Code to Analyze Data Mining Results
Other
1 stars 1 forks source link

Date parsing failure in widen_data causes GUI to crash #6

Closed cutright closed 3 years ago

cutright commented 3 years ago

A user is reporting the following error. Some SNC Patient (pre-2020) reports are swapping month and day.

2021-03-10 16:00:06,219 - iqdma - ERROR - Unhandled exception: Traceback (most recent call last):
  File "iqdma\main.py", line 552, in on_refresh
  File "iqdma\main.py", line 575, in import_csv
  File "iqdma\main.py", line 585, in update_report_data
  File "iqdma\stats.py", line 32, in __init__
  File "iqdma\importer.py", line 121, in __call__
  File "iqdma\utilities_dvha_stats.py", line 270, in widen_data
  File "iqdma\utilities_dvha_stats.py", line 357, in str_arr_to_date_arr
  File "iqdma\utilities_dvha_stats.py", line 352, in str_arr_to_date_arr
  File "dateutil\parser\_parser.py", line 1374, in parse
  File "dateutil\parser\_parser.py", line 652, in parse
dateutil.parser._parser.ParserError: String does not contain a date: 

Should update widen_data to handle flipped dates, but ideally we can detect the swapping from the report itself in IQDM-PDF.

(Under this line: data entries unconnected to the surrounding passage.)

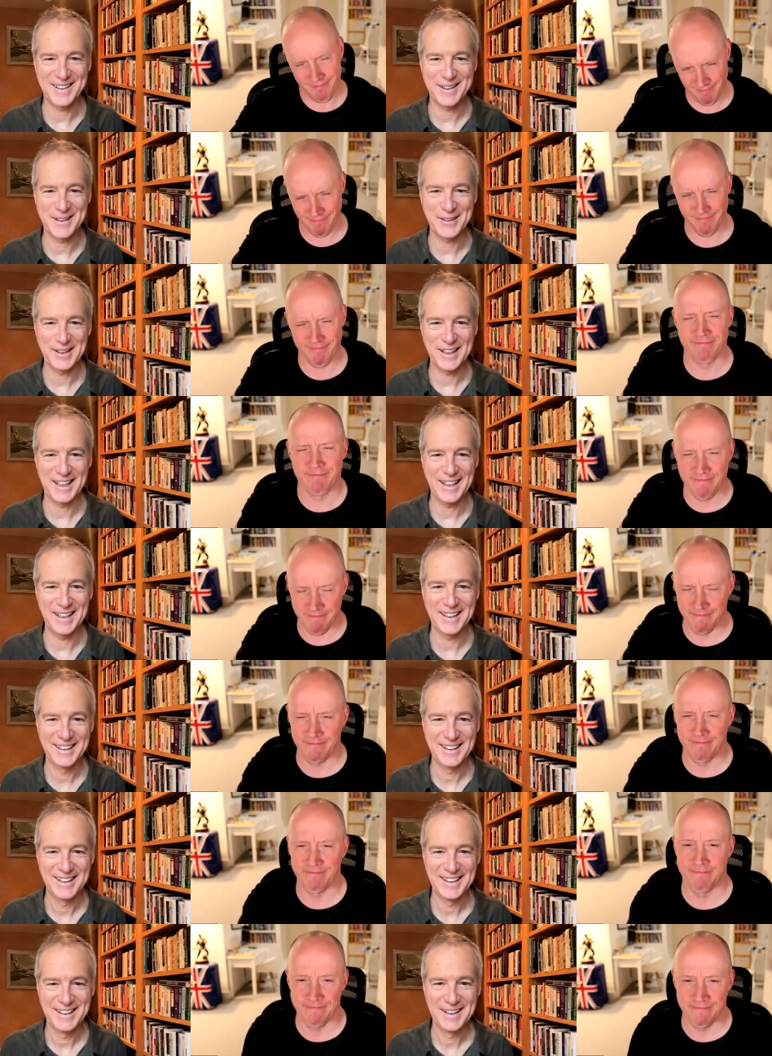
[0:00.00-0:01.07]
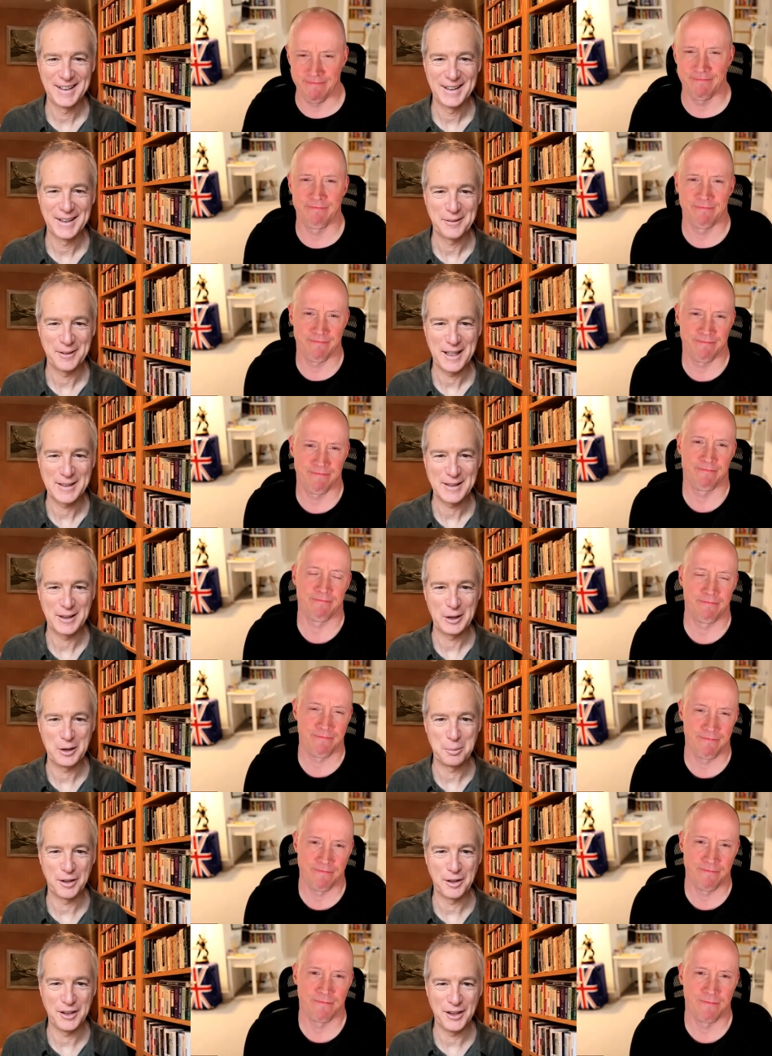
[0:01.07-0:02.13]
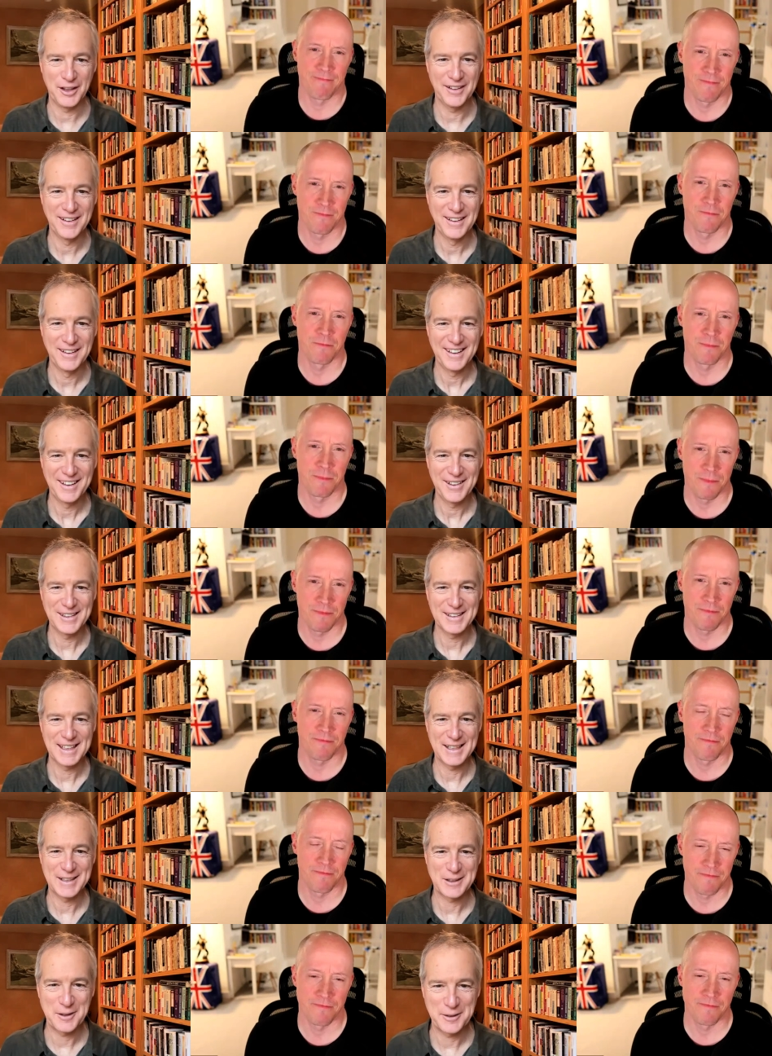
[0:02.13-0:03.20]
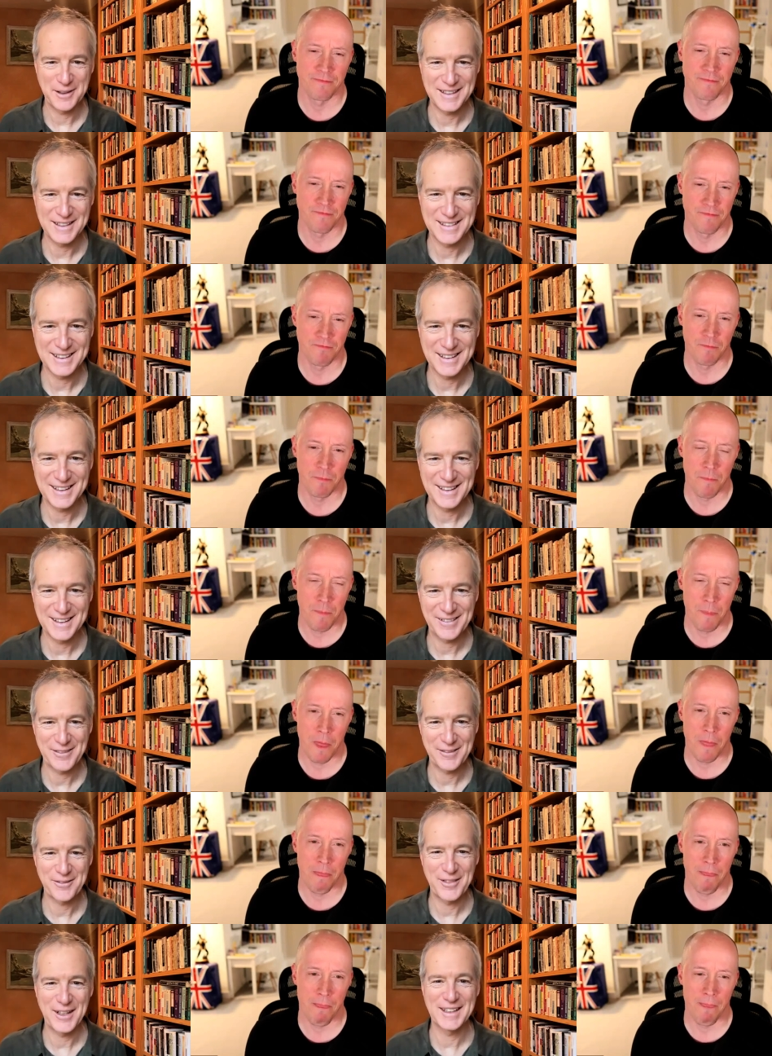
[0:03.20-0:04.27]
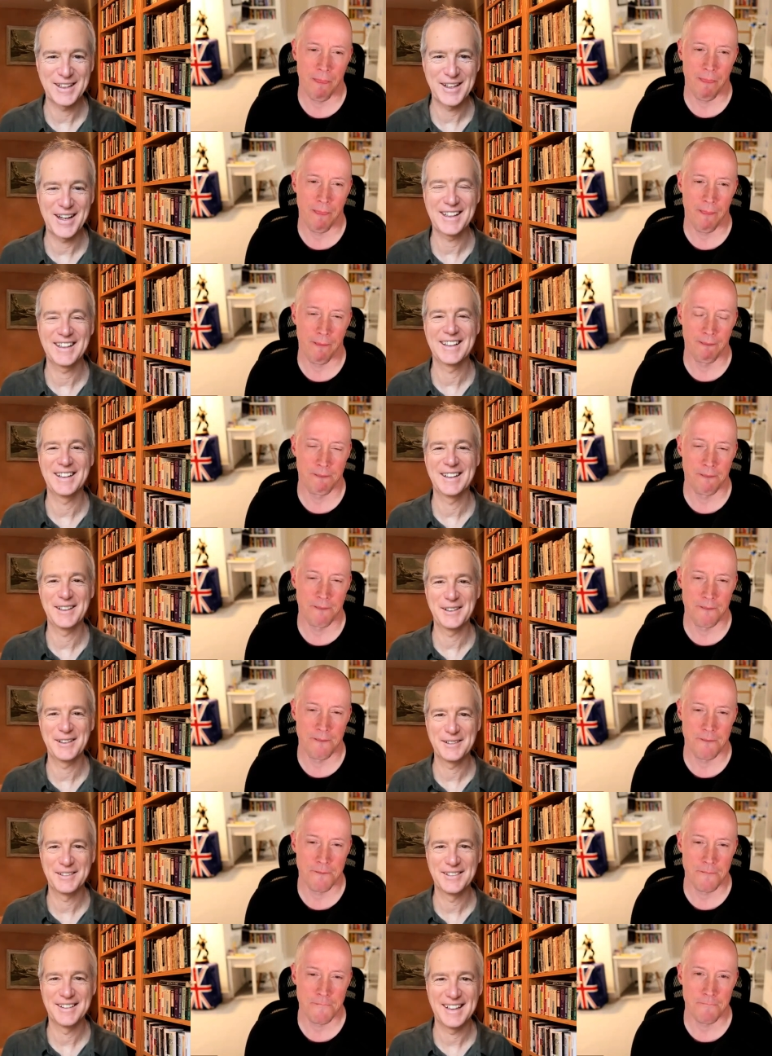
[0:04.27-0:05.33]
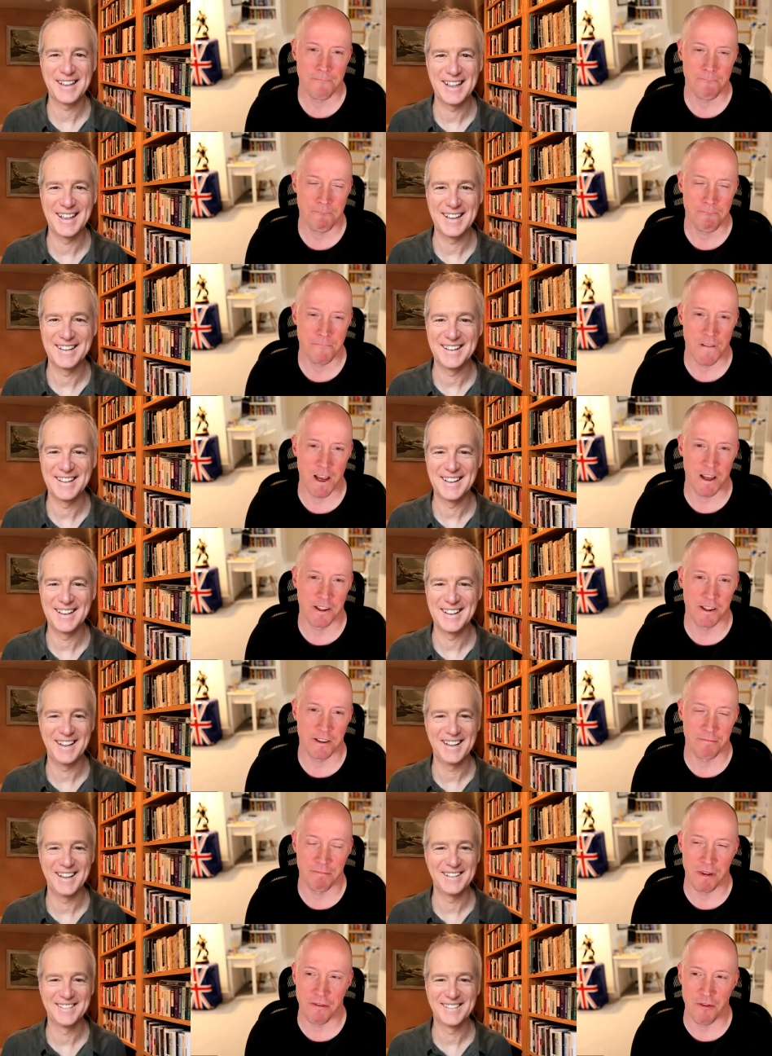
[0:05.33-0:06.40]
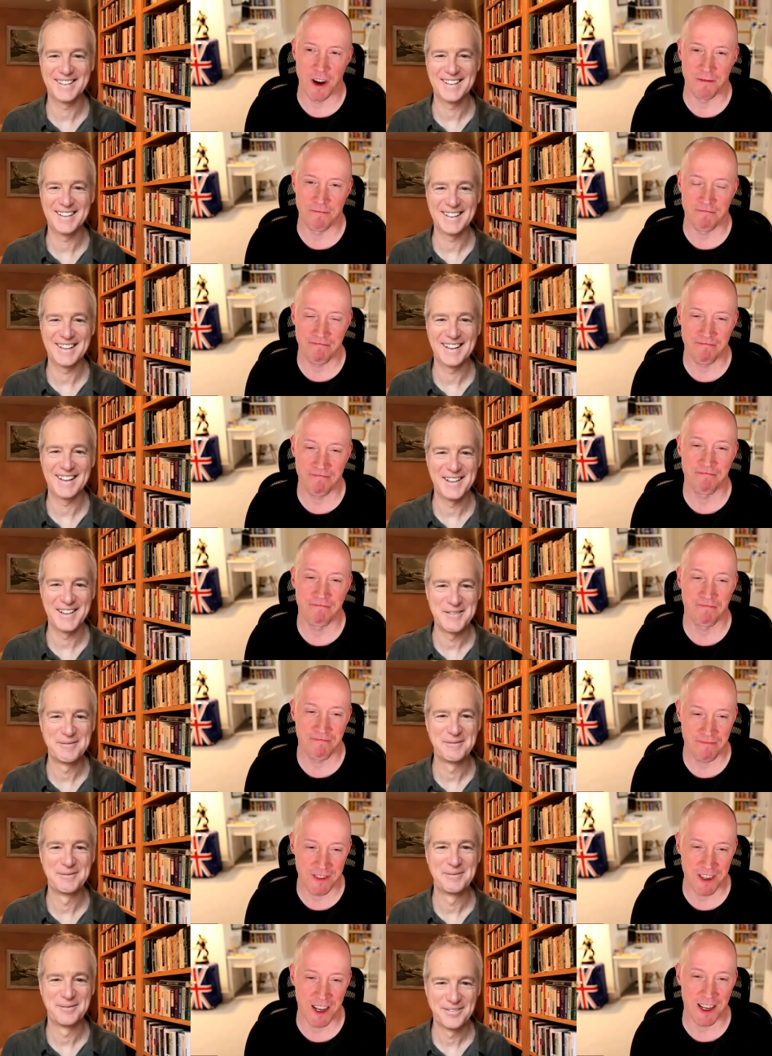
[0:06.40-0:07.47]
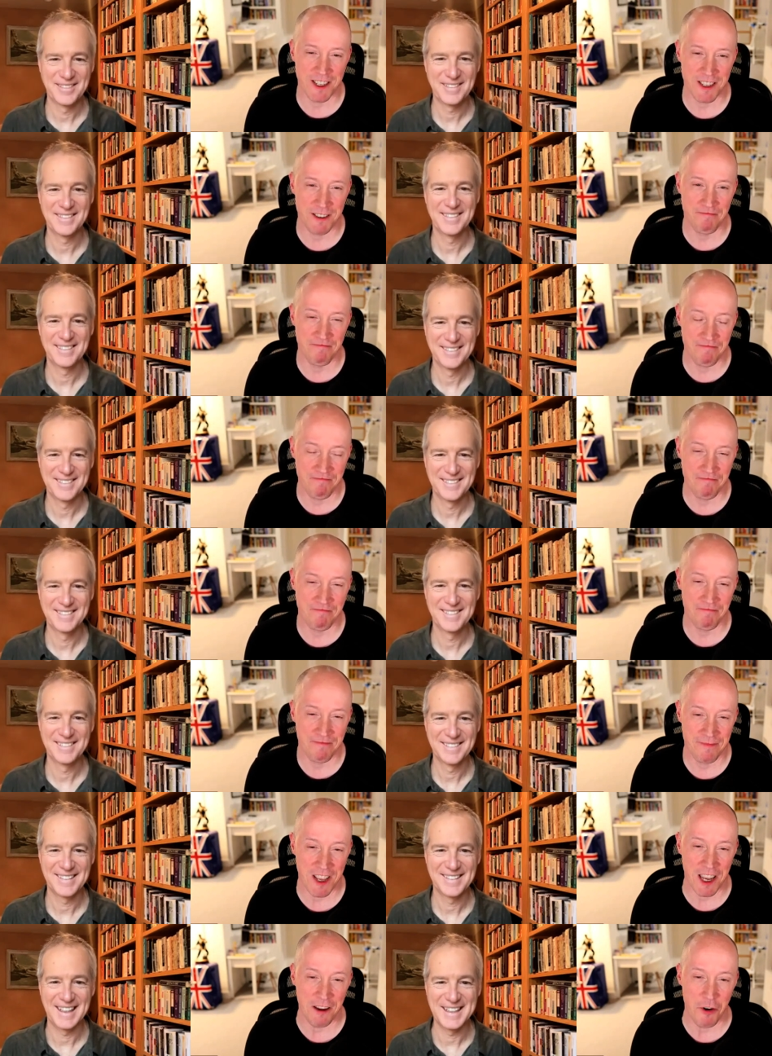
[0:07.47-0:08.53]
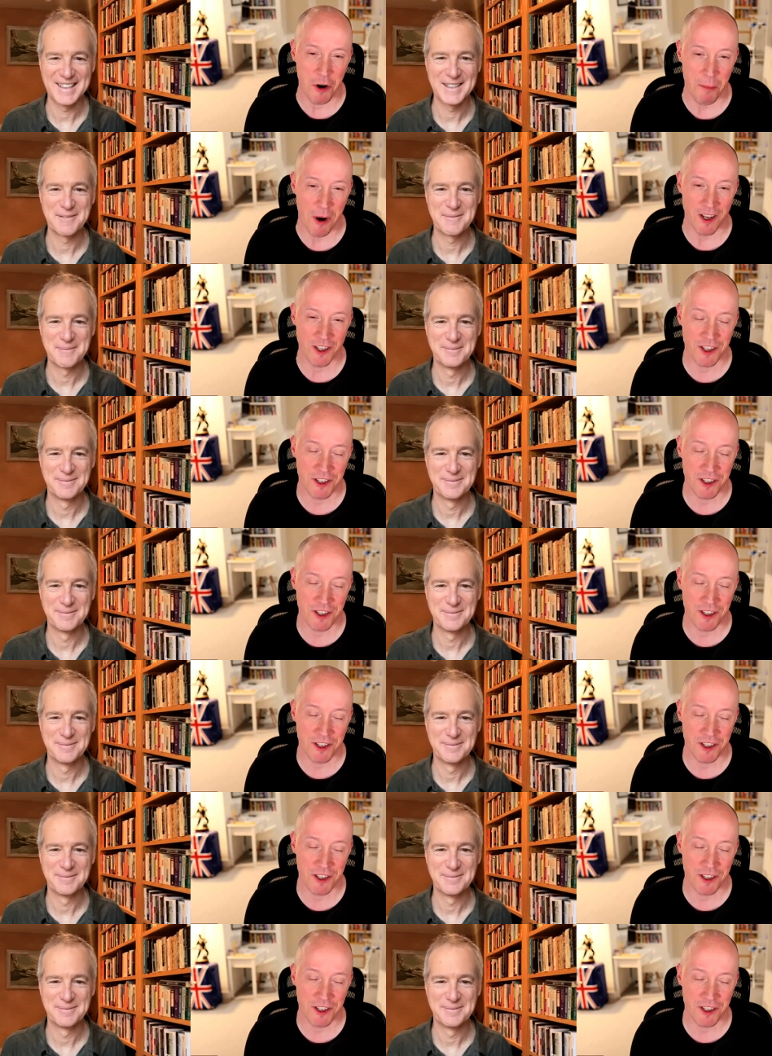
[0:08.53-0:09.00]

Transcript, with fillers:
Speaker 1: go get the rise of the Youpreneur chris as always fun talking to you and yes my friend yes thank you very much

cutright commented 3 years ago

Might move to this library: https://github.com/scrapinghub/dateparser

cutright commented 3 years ago

I think the solution is to have IQDM-PDF write file creation dates into its CSV output, then have IQDMA default to that on date parsing failure (or maybe try a day first mode first). dateparser is definitely slower than python-dateutil

cutright commented 3 years ago

Flipping day and month does not cause the error above:

>>> from dateutil.parser import parse as date_parser
>>> date_parser('3/30/2020')
    datetime.datetime(2020, 3, 30, 0, 0)
>>> date_parser('30/3/2020')
    datetime.datetime(2020, 3, 30, 0, 0)
cutright commented 3 years ago

If not fixed in d7d6bcbbb472fffb59a522155a108cb6cdc9711d, appears to be fixed in e0f632f271a13102e437c182a9ac7ff86c2e72b5

cutright commented 3 years ago

Reproduced the issue with SNCPatient2020 results from IQDM-PDF. Occurs with the date_col is empty for a row of data. Since there is a file creation timestamp now, code should default to this when no date data was parsed.